## Task goal
Once the line containing "[00:00:00.10]" is found in the material below, it and every line after it should be transcribed exactly, with pictures left out and nothing added.

○ ○ ○

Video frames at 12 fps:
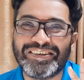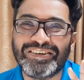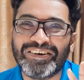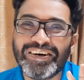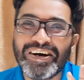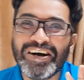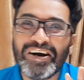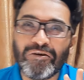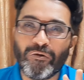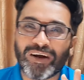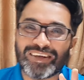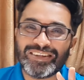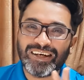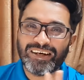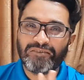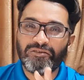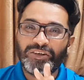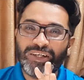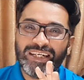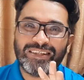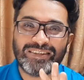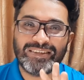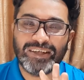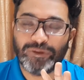you know, what are the
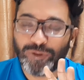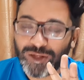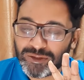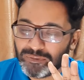drinks there were,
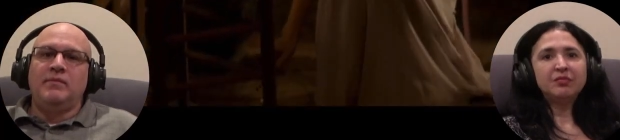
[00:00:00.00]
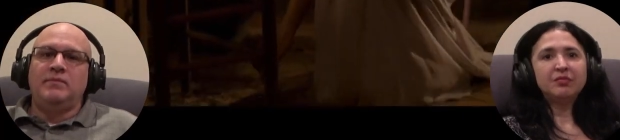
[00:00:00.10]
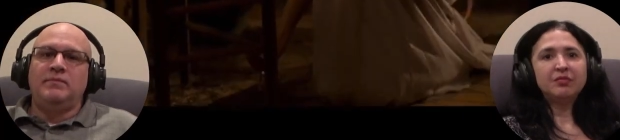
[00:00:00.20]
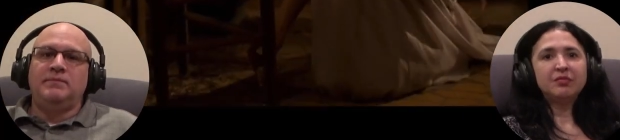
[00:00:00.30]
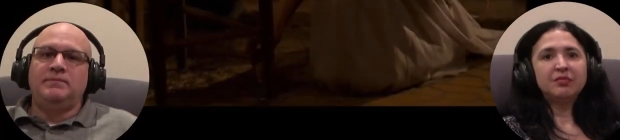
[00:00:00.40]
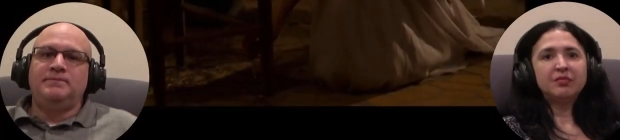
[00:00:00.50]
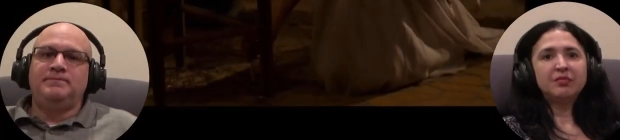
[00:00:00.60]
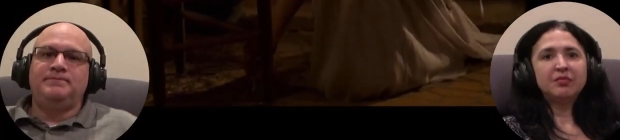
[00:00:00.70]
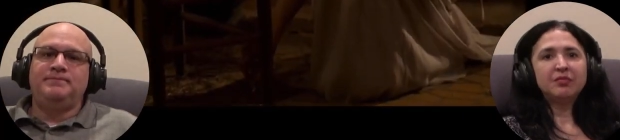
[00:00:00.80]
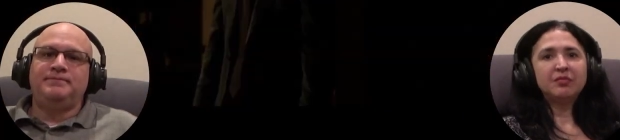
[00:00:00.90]

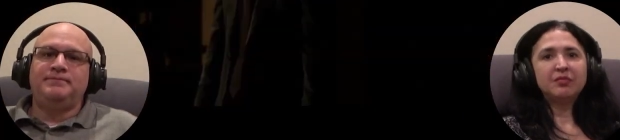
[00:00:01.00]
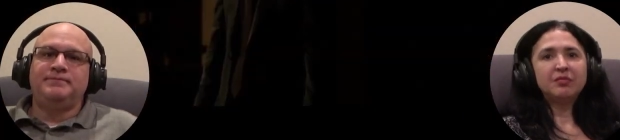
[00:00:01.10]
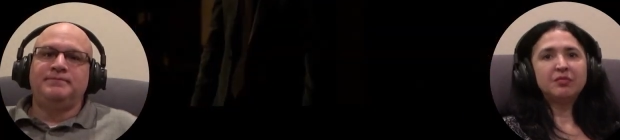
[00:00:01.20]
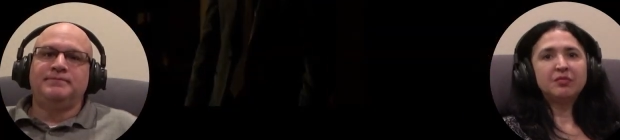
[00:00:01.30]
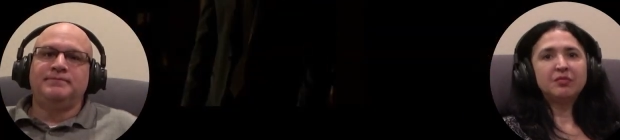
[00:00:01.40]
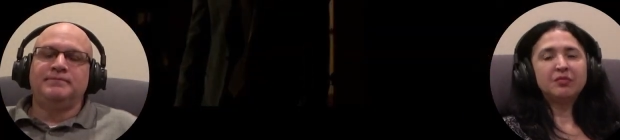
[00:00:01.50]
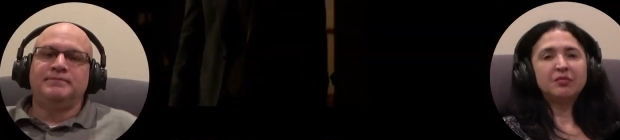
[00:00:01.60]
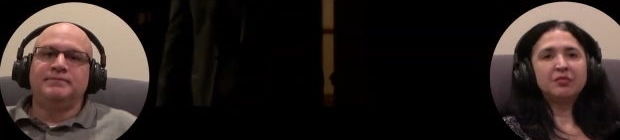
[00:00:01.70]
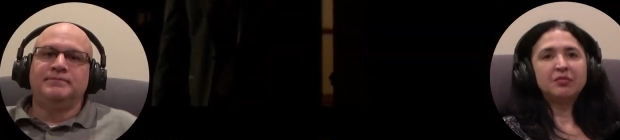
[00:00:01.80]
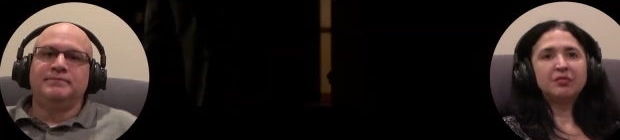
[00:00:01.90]

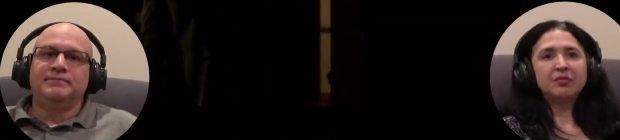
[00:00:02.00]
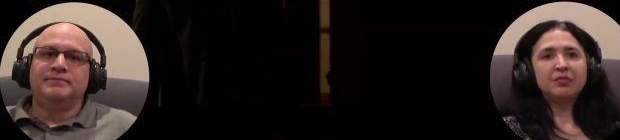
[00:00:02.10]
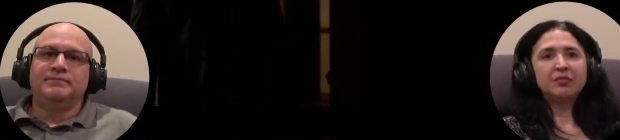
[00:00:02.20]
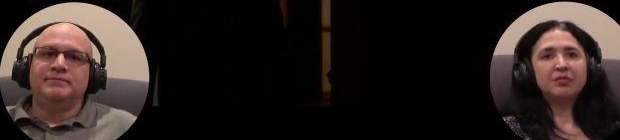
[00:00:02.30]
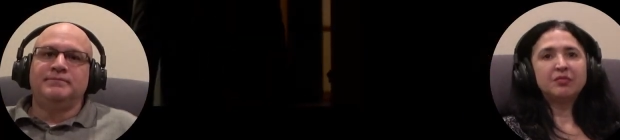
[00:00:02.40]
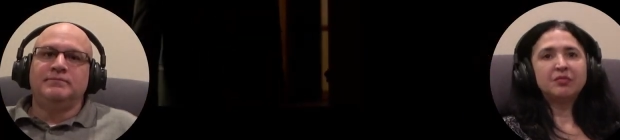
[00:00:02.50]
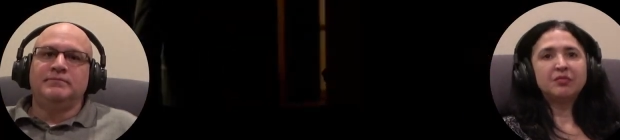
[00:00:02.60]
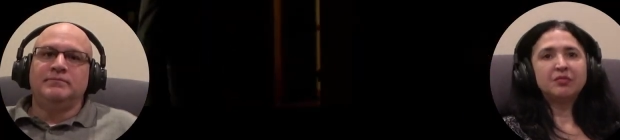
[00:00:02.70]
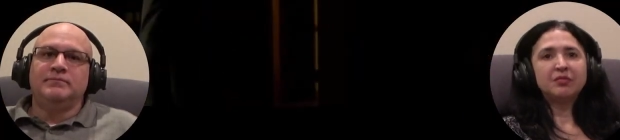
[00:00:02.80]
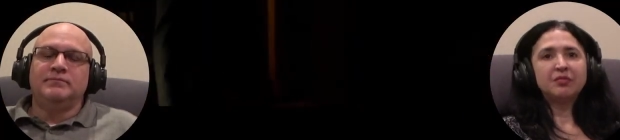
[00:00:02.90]

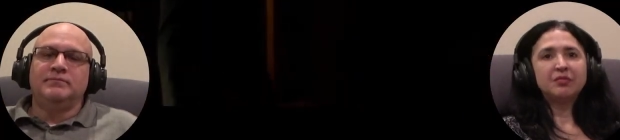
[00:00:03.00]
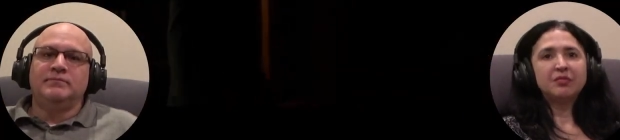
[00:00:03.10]
Nothing is said.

○ ○ ○

## Answer space
[00:00:00.10]
[00:00:00.20]
[00:00:00.30]
[00:00:00.40]
[00:00:00.50]
[00:00:00.60]
[00:00:00.70]
[00:00:00.80]
[00:00:00.90]

[00:00:01.00]
[00:00:01.10]
[00:00:01.20]
[00:00:01.30]
[00:00:01.40]
[00:00:01.50]
[00:00:01.60]
[00:00:01.70]
[00:00:01.80]
[00:00:01.90]

[00:00:02.00]
[00:00:02.10]
[00:00:02.20]
[00:00:02.30]
[00:00:02.40]
[00:00:02.50]
[00:00:02.60]
[00:00:02.70]
[00:00:02.80]
[00:00:02.90]

[00:00:03.00]
[00:00:03.10]
Nothing is said.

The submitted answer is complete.